MHP'yi karıştırmak isteyenlerin, kullandıkları adamın karanlık ilişkiler içerisinde olması MHP üzerinden Türkiye ile hesaplaşmak isteyen çevreleri şimdilik güç durumda bırakmış görünüyor.

Kimin Devleti?

Türkiye'de kirli ilişkiler içinde bulunanların önemli bir kısmının kendisini meşrulaştırmak için derin devlet imajı vermeye çalıştığı kamuoyunun Susurluk'tan bu yana bildiği bir gerçektir.

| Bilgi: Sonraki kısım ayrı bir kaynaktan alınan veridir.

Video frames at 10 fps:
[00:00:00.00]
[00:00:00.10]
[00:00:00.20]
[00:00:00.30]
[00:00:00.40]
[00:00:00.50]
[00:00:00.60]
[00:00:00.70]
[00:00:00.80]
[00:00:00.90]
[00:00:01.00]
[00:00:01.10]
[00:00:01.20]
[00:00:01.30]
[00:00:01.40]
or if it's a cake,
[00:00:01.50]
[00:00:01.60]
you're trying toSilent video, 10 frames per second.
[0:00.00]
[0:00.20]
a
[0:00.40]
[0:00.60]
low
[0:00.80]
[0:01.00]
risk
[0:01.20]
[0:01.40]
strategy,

Ümit Özdağ'ın milliyetçilikle ilişkisi olmamasına rağmen, böyle göstermeye çalışan bu unsurların kontrolündeki gazete ve dergiler giderek şu taktiği izlemektedirler. "MHP'ye sızamıyorsak, O'nu meşru siyaset çizgisinden uzaklaştıramıyorsak, hiç olmazsa rahat bırakmayalım. Kamuoyunda milliyetçiliği üzerinde tartışmalar bulunan bir hareket haline getirelim." Bu taktik kısa vadede medyadan yankı bulabilecek bir taktiktir. Hatta kendi düzenledikleri konvoy ve toplantılara, yine kendi uzmanlık becerilerini göstererek yönelttikleri saldırılarla bir müddet bu imajı güçlendirebilirler. Fakat Milliyetçi çevrelerde konuşulan şey artık bu oyuna bir daha gelinmeyeceği, bu tuzağa Türk Milliyetçilerinin düşmeyeceği yönündedir.

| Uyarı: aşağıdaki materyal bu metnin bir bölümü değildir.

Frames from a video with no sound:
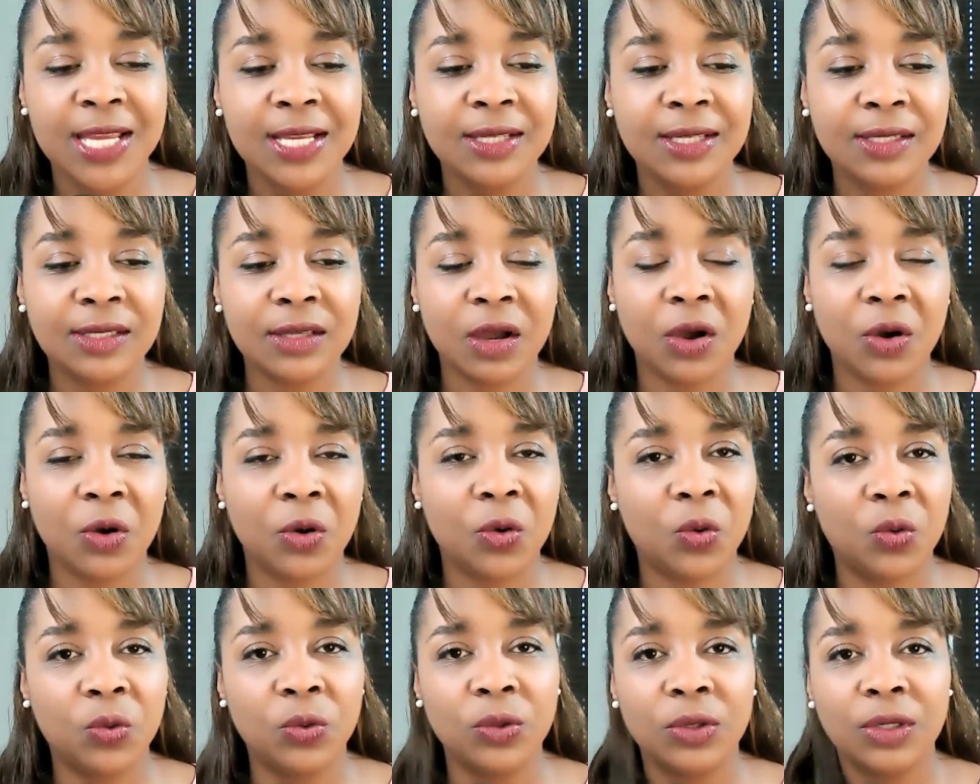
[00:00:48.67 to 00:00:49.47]

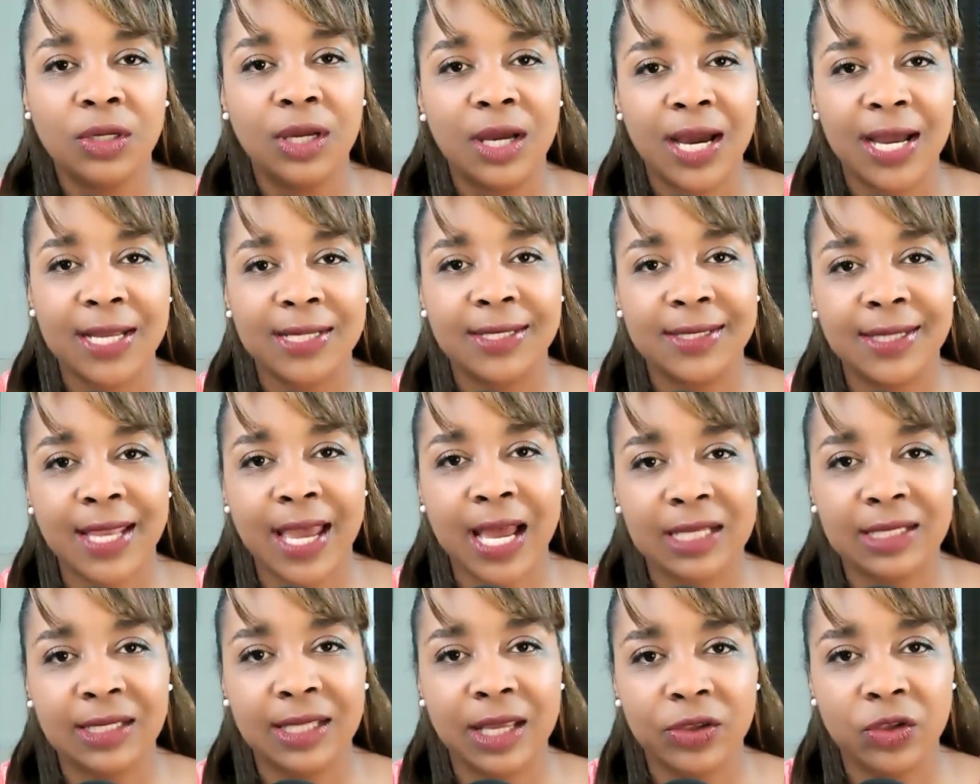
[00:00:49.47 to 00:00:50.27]
So, I just
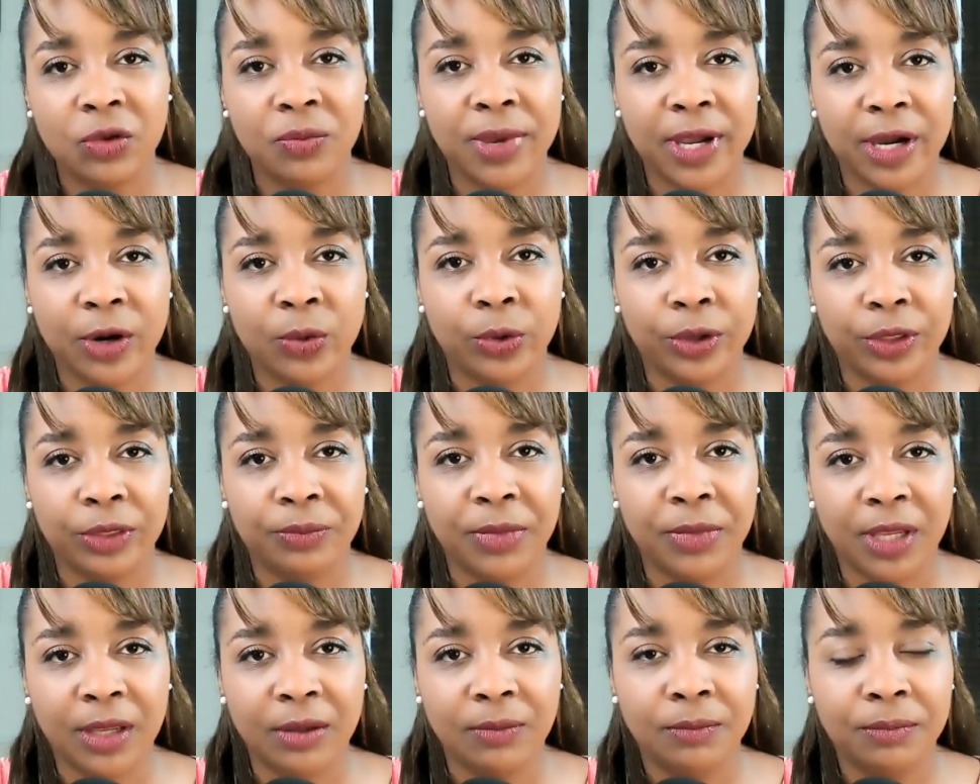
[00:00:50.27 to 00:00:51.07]
ask that you bear with
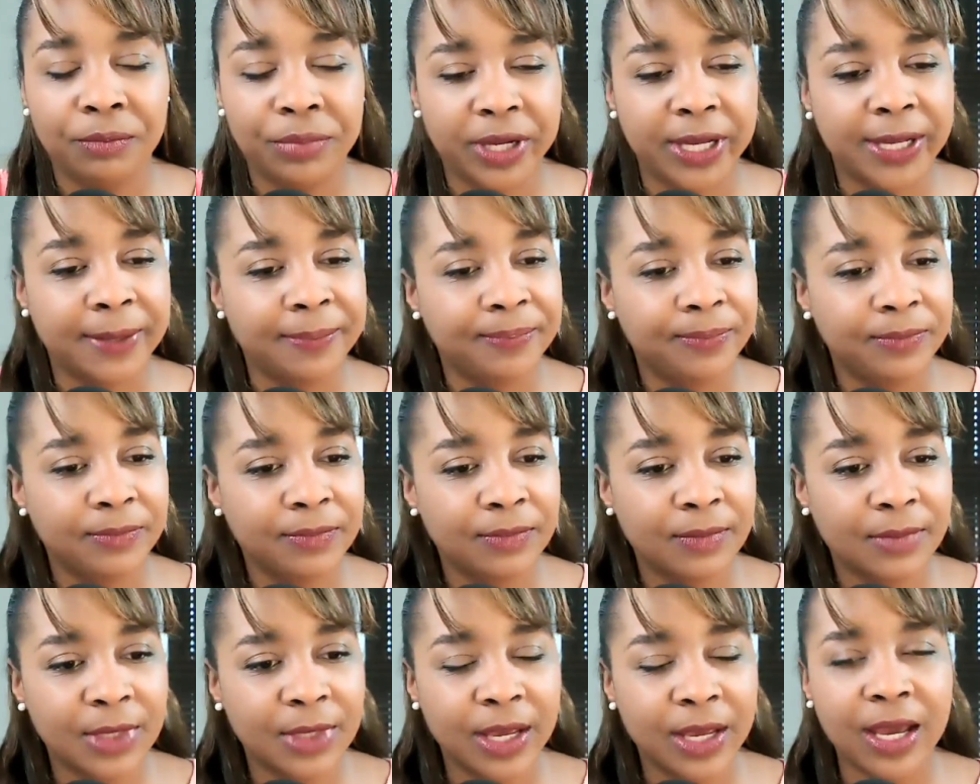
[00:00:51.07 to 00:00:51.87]
me, but
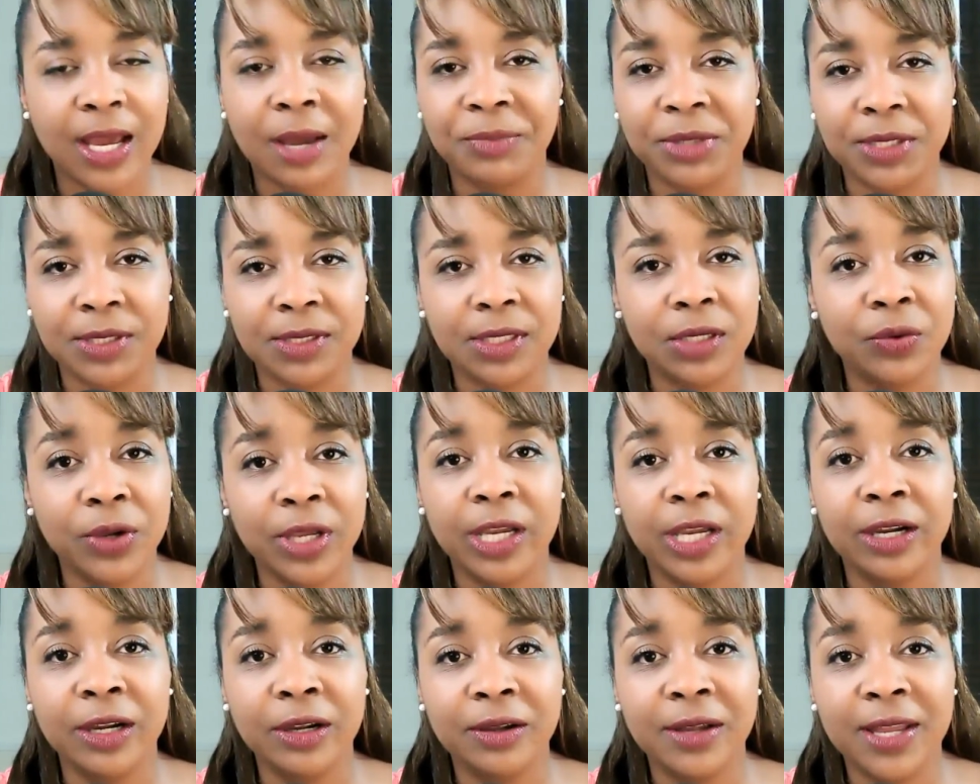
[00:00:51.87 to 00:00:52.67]
I'm still
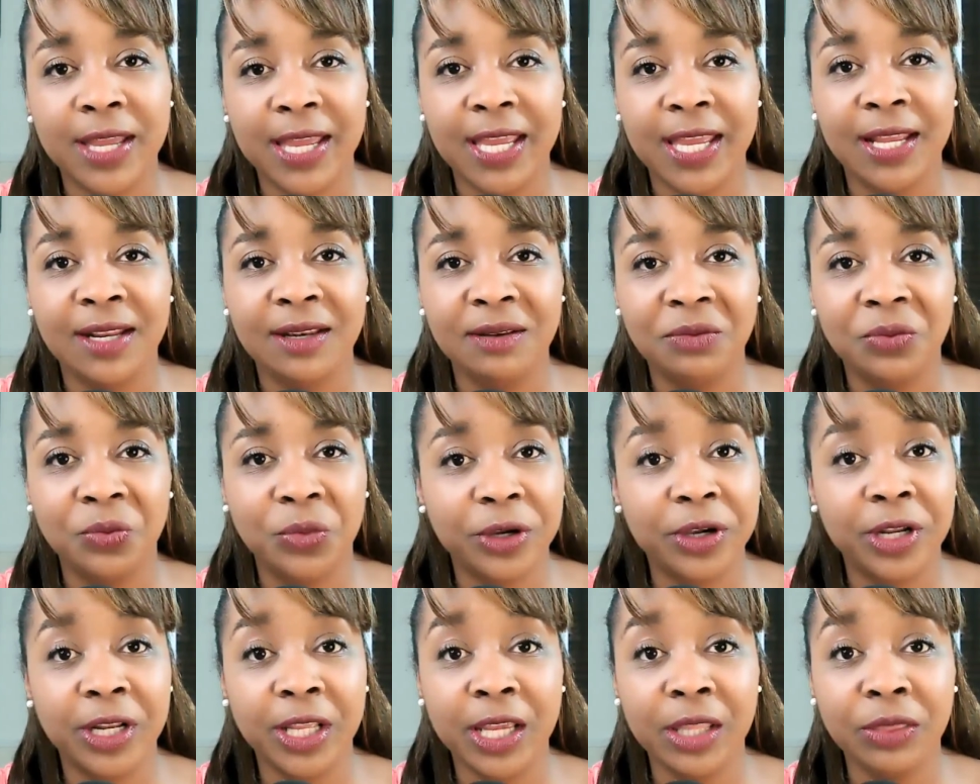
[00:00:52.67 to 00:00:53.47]
here and
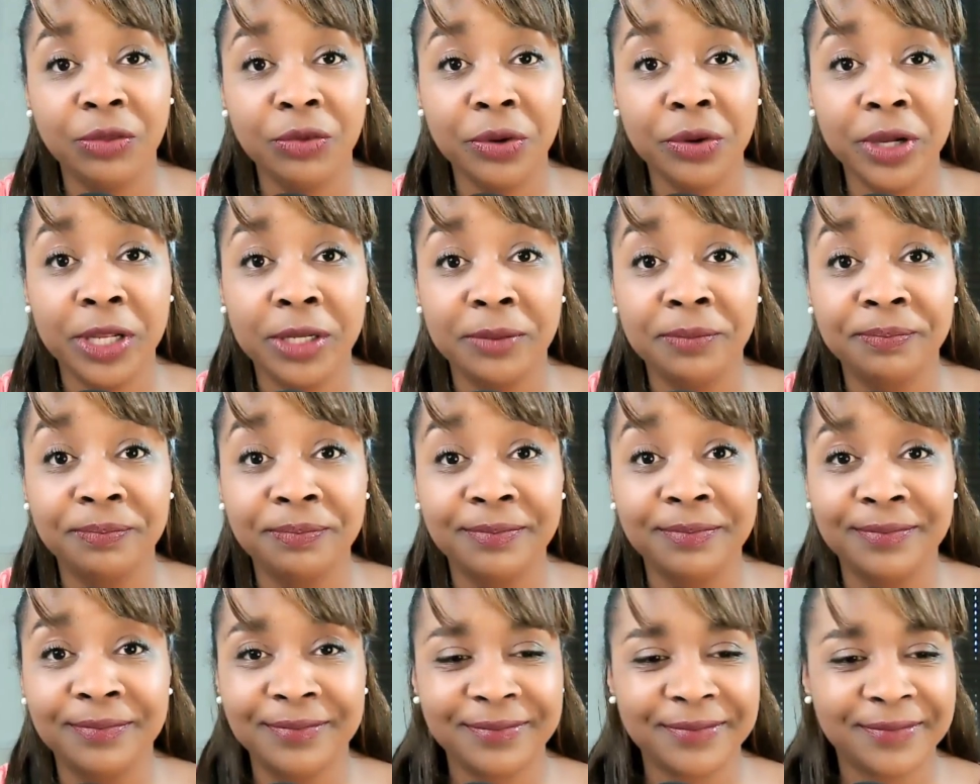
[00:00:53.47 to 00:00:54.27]
we're going to get through it.
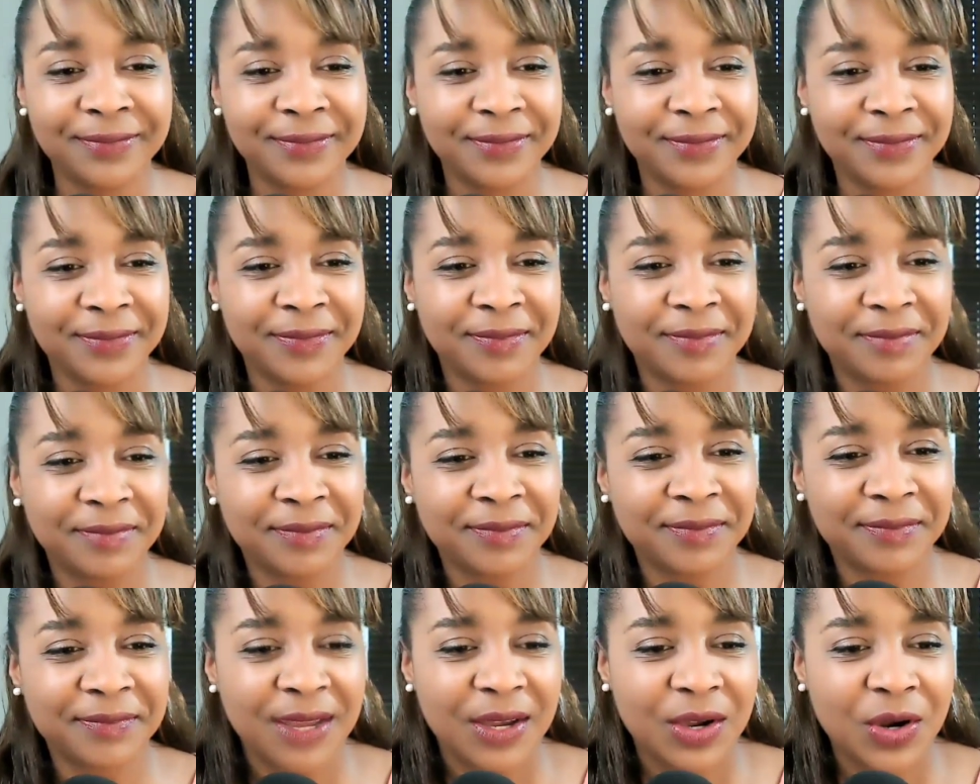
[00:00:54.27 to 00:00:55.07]

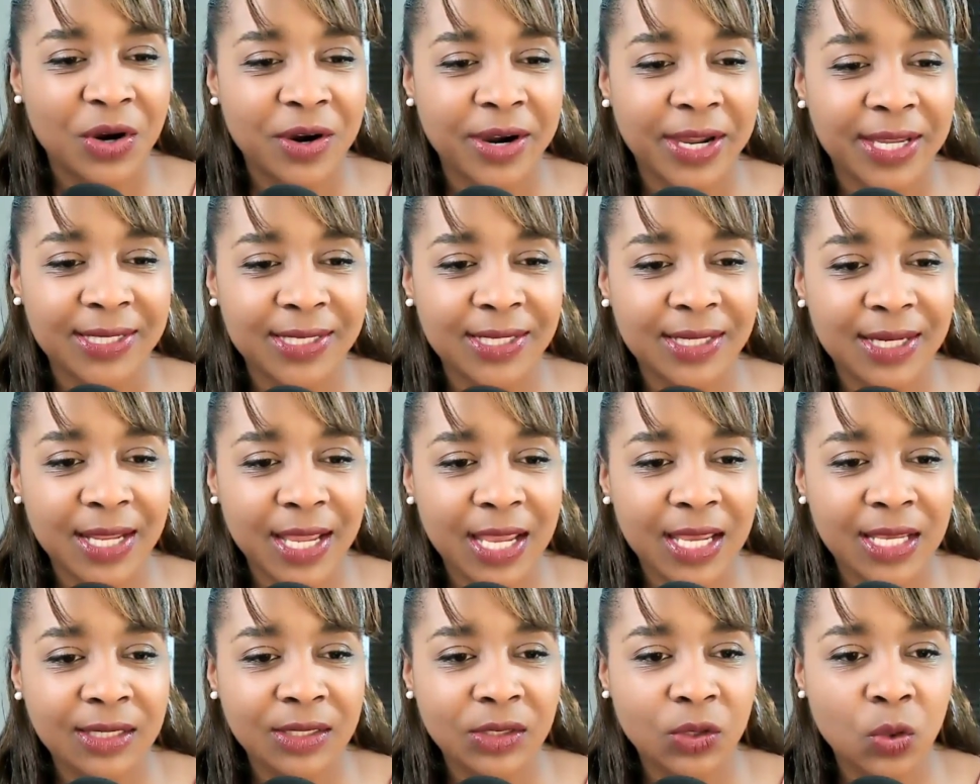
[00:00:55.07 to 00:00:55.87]
All right,
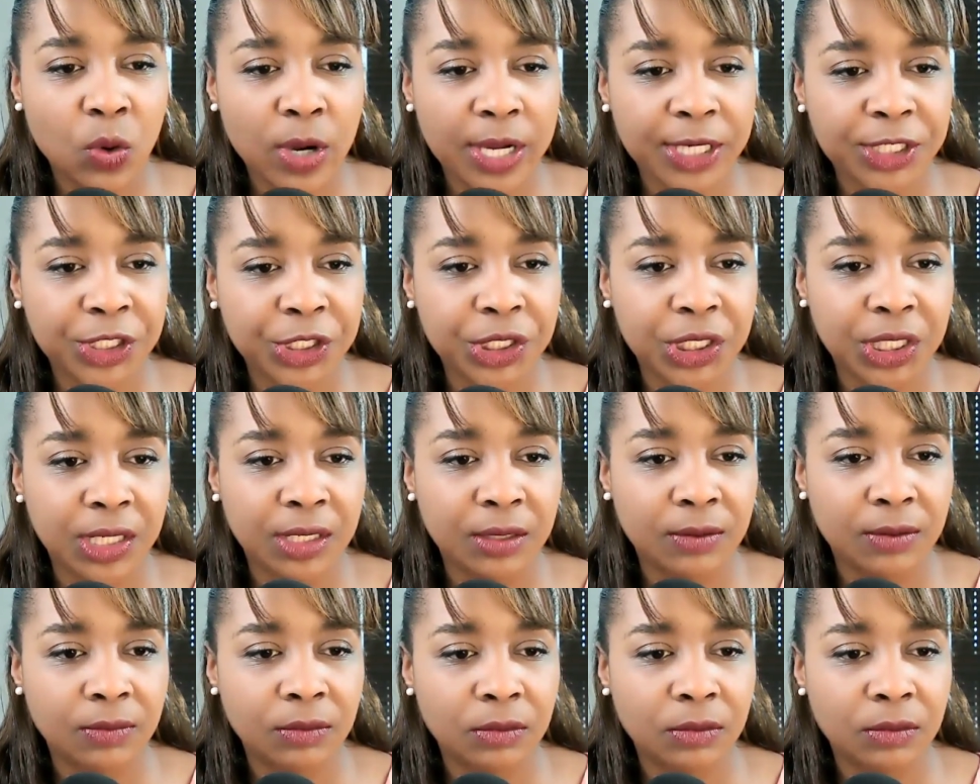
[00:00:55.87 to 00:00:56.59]
today's question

MHP Genel Başkanı Devlet Bahçeli'nin "Milliyetçi Hareket'i operasyon partisi yaptırmayacağım" tarzındaki millî ve demokratik duruşu, bu oyunun içerisinde olanların Türk derin devletinden değil, başka derin devletlerin neresinden güç aldıkları sorusunu gündeme getirmektedir.

Ümit Özdağ Kimdir?

27 Mayıs'ın 14'ler grubuna mensup Muzaffer Özdağ'ın oğlu olan Özdağ'ın, milliyetçilikle ilişkisi sadece ve sadece babasının 14'ler diye anılan Türkeş'inde içinde yer aldığı bir gruba mensup olmasıdır. Daha sonra Alparslan Türkeş'le kısa süre birlikte siyaset yapan Muzaffer Özdağ,  Alparslan Türkeş'in, demokrasi dışında hiçbir yolun siyasette meşru olmayacağı yönündeki ilkeli tavrını ifade eden, "en kötü demokrasi en iyi cunta rejiminden daha iyi ve daha ahlâklıdır" şeklindeki ünlü ifadesinden sonra, Türkeş'le yollarını ayırmış en son 12 Eylül Askeri Rejiminde Kenan Evren'e danışmanlık yapmıştır.

Ülkücüler Mamak'ta, C5'lerde işkence görürken Özdağ ailesi 12 Eylül rejiminin yanında yer almıştı.

Ümit Özdağ üniversitede hazırladığı doktora tezinde 27 Mayıs üzerinden askeri rejimleri savunarak milliyetçilikten ve demokrasiden çok uzakta "faşizan" bir anlayışın temsilcisi olduğunu göstermiştir.

Ümit Özdağ'ın, yakın çevresinde "Muzaffer Özdağ'ın intikamını alacağım" söylemiyle Alparslan Türkeş'in arkasından bile ağza alınmayacak sözler ettiği bilinmektedir.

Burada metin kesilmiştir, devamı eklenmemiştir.